Youth organizations from the valley, often unarmed, led multiple anti-drug campaigns, uprooted opium plantations, and demanded an end to this poisonous economy. In return, they were met with bullets, social media vilification, and political gaslighting.
⚖️ The Moral Stand: Meiteis as Protectors of Land and Future
In a world where silence is the norm, resistance becomes revolutionary.
The Meitei community’s resistance to illegal poppy cultivation is not just activism — it’s a spiritual and civilizational act. They are protecting:
- The next generation from falling into addiction.
- The forests and hills from irreversible ecological damage.
- The sanctity of Manipuri culture, which is built on clean living, classical arts, and unity.
By opposing narcotics, they are choosing slow, just transformation over fast, bloodstained money. And that makes them the true guardians of peace — not the ones brandishing weapons for territory.
🧨 But Why Did Violence Escalate?
Because the opium cartels — threatened by crackdown — struck back.
Insiders believe that the ethnic tensions were weaponized to protect the drug routes. Arms flowed in. Civilians were recruited. Riots became a cover for something much darker. And while the world debated identity and reservation, a narco-fueled shadow war brewed beneath the headlines.
AK-47s were found in civilian zones. Cross-border insurgent groups were reportedly involved. And all the while, innocent Meitei villagers, whose only crime was opposing drug farming, suffered.
🔁 What’s Happening Now: Peace Talks or a Pause?
By April 2025, the Indian government finally initiated tripartite peace talks in Delhi between Meitei and Kuki leaders. Kuki representatives came with three non-negotiable conditions:
- Movement restrictions for security forces.
- A six-month ceasefire.
- A guarantee of protection in contested zones.
Meanwhile, many Meitei civil organizations rejected the talks, calling them a PR exercise that ignored the drug cartel issue entirely. They demanded real justice, not optics.
And truthfully, they aren’t wrong.
🏛️ A Political Shift, But Is It Enough?
In February 2025, under mounting national pressure, Chief Minister N. Biren Singh resigned. A Meitei himself, Singh was accused of bias — but also of failing to act decisively against rising cartel power.
President’s Rule was imposed. Delhi took direct control. Peace talks were resumed. But in relief camps, none of this matters yet.

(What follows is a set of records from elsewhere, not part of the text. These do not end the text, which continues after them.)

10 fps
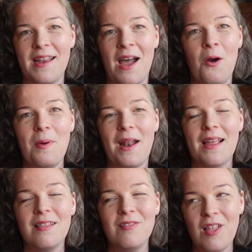now, but
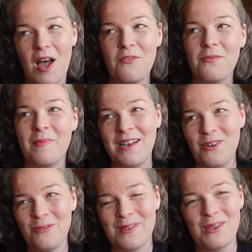I love my
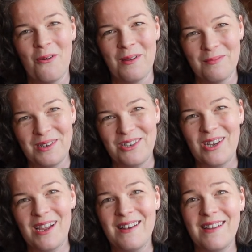new sewing
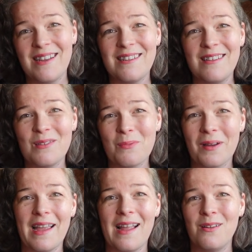machine. It is
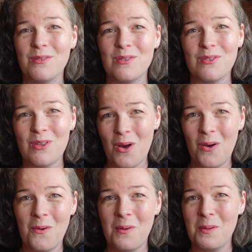working out
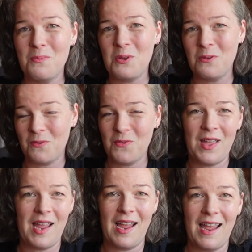so
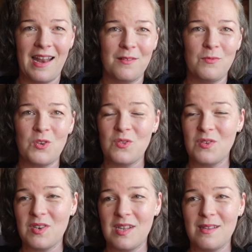beautifully, and I'm
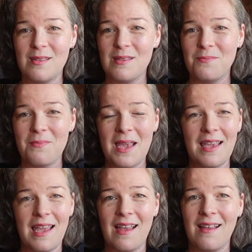just, it's
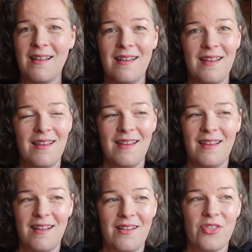making
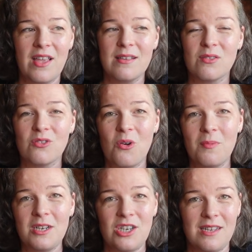things so
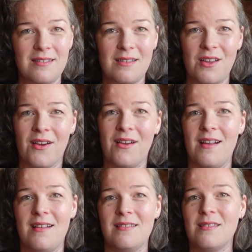much easier
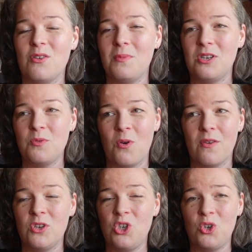and so much more
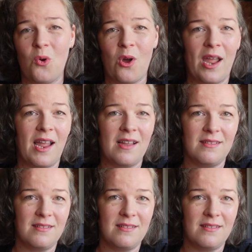of a joy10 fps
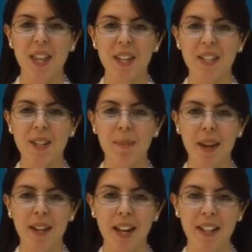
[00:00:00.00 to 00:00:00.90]
These are the
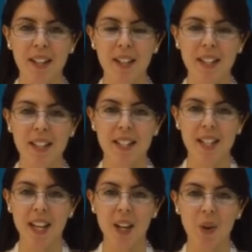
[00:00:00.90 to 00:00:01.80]
main headlines
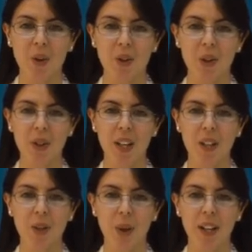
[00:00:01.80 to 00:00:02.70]
today on Tuesday
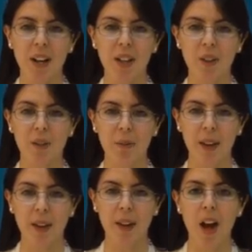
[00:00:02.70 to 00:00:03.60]
the 29th of
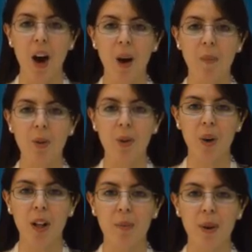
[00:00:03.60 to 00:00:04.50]
May. I'm
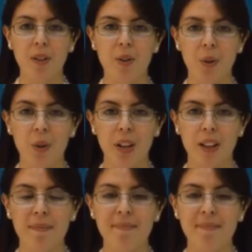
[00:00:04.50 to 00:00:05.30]
Bouchra El Mansouri.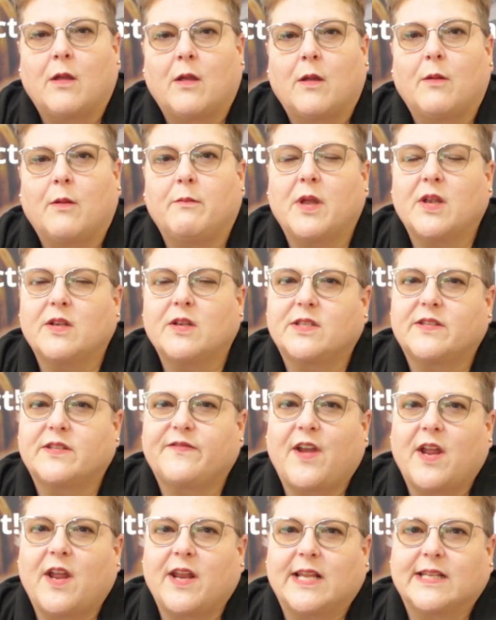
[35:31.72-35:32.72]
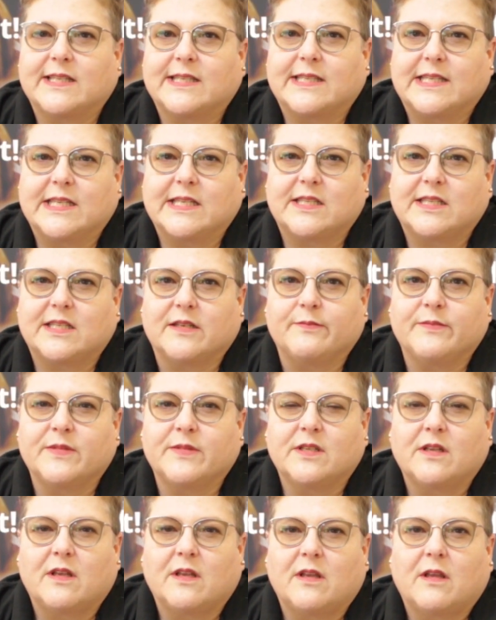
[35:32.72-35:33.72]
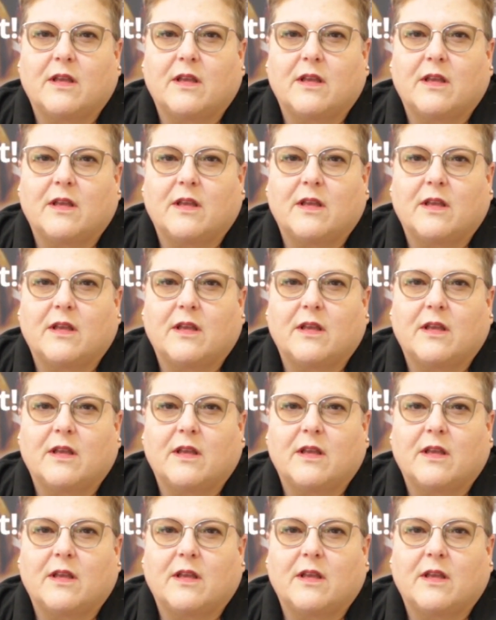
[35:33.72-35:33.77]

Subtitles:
Most finance systems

Because children still sleep without beds. Women still cook in communal tents. And youth stare at broken textbooks, wondering if school will ever feel safe again.
🌸 Why We Must Support the Meiteis — Loudly, Proudly, and Publicly
Let’s be clear:
- Not all Kukis are drug farmers.
- Not all Meiteis are saints.
But today, it is the Meitei community — especially its youth and cultural guardians — who are standing against a powerful and illegal drug empire that thrives on silence, fear, and fake victimhood narratives.
They are the ones who’ve said no to narcotics. They are the ones who’ve fought for clean soil and clean souls. And they are the ones being punished, vilified, and displaced for it.
This is a moral war, not just an ethnic one.
Final Thought
When a society chooses Dharma over wealth, it bleeds first — but it wins in the long arc of history.
The Meiteis have chosen Dharma. They have chosen to fight not just for land, but for purity of purpose. And India must stand with them.
Because if we don’t support the ones fighting opium today, we’ll be crying for our youth tomorrow.